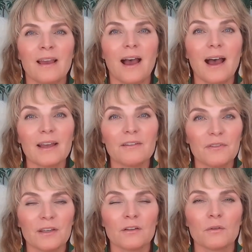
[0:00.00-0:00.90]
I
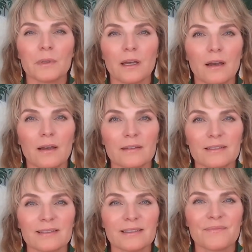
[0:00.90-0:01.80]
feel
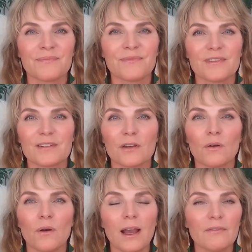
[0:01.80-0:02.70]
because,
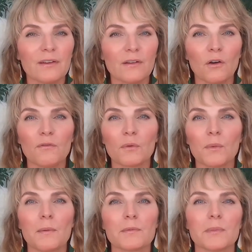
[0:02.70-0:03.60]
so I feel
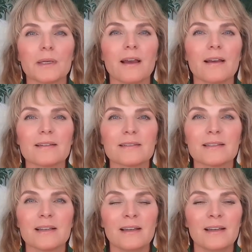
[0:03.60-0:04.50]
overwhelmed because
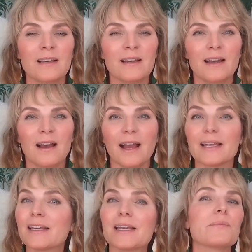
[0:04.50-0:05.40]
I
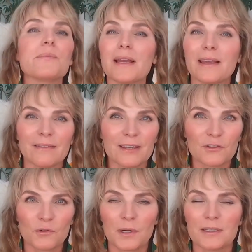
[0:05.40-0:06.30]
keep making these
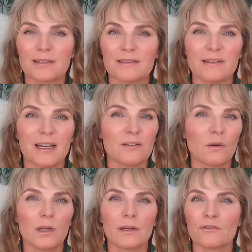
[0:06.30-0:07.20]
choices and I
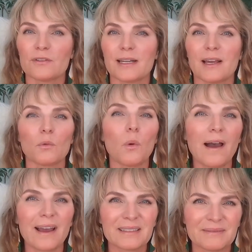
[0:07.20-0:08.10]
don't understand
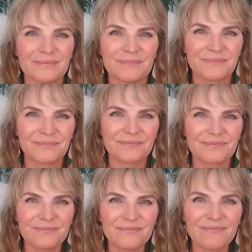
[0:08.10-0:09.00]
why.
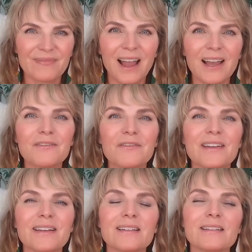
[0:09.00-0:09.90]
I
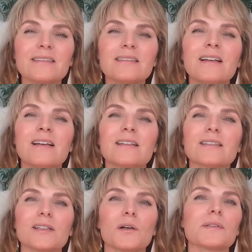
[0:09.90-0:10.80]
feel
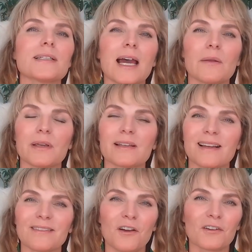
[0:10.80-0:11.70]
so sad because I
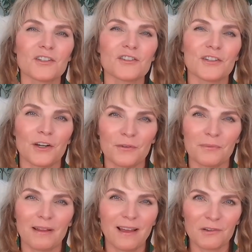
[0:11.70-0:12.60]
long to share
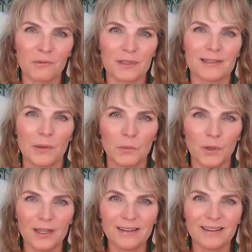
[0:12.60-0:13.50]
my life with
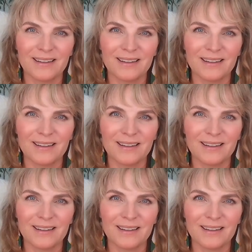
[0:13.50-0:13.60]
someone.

- - - - - - -

» **WHAT YOU WILL DO**
Please copy exactly the lines from the one containing "[0:00.90-0:01.80]" through the end of the records above, leaving out every picture.

» **SOLUTION**
[0:00.90-0:01.80]
feel
[0:01.80-0:02.70]
because,
[0:02.70-0:03.60]
so I feel
[0:03.60-0:04.50]
overwhelmed because
[0:04.50-0:05.40]
I
[0:05.40-0:06.30]
keep making these
[0:06.30-0:07.20]
choices and I
[0:07.20-0:08.10]
don't understand
[0:08.10-0:09.00]
why.
[0:09.00-0:09.90]
I
[0:09.90-0:10.80]
feel
[0:10.80-0:11.70]
so sad because I
[0:11.70-0:12.60]
long to share
[0:12.60-0:13.50]
my life with
[0:13.50-0:13.60]
someone.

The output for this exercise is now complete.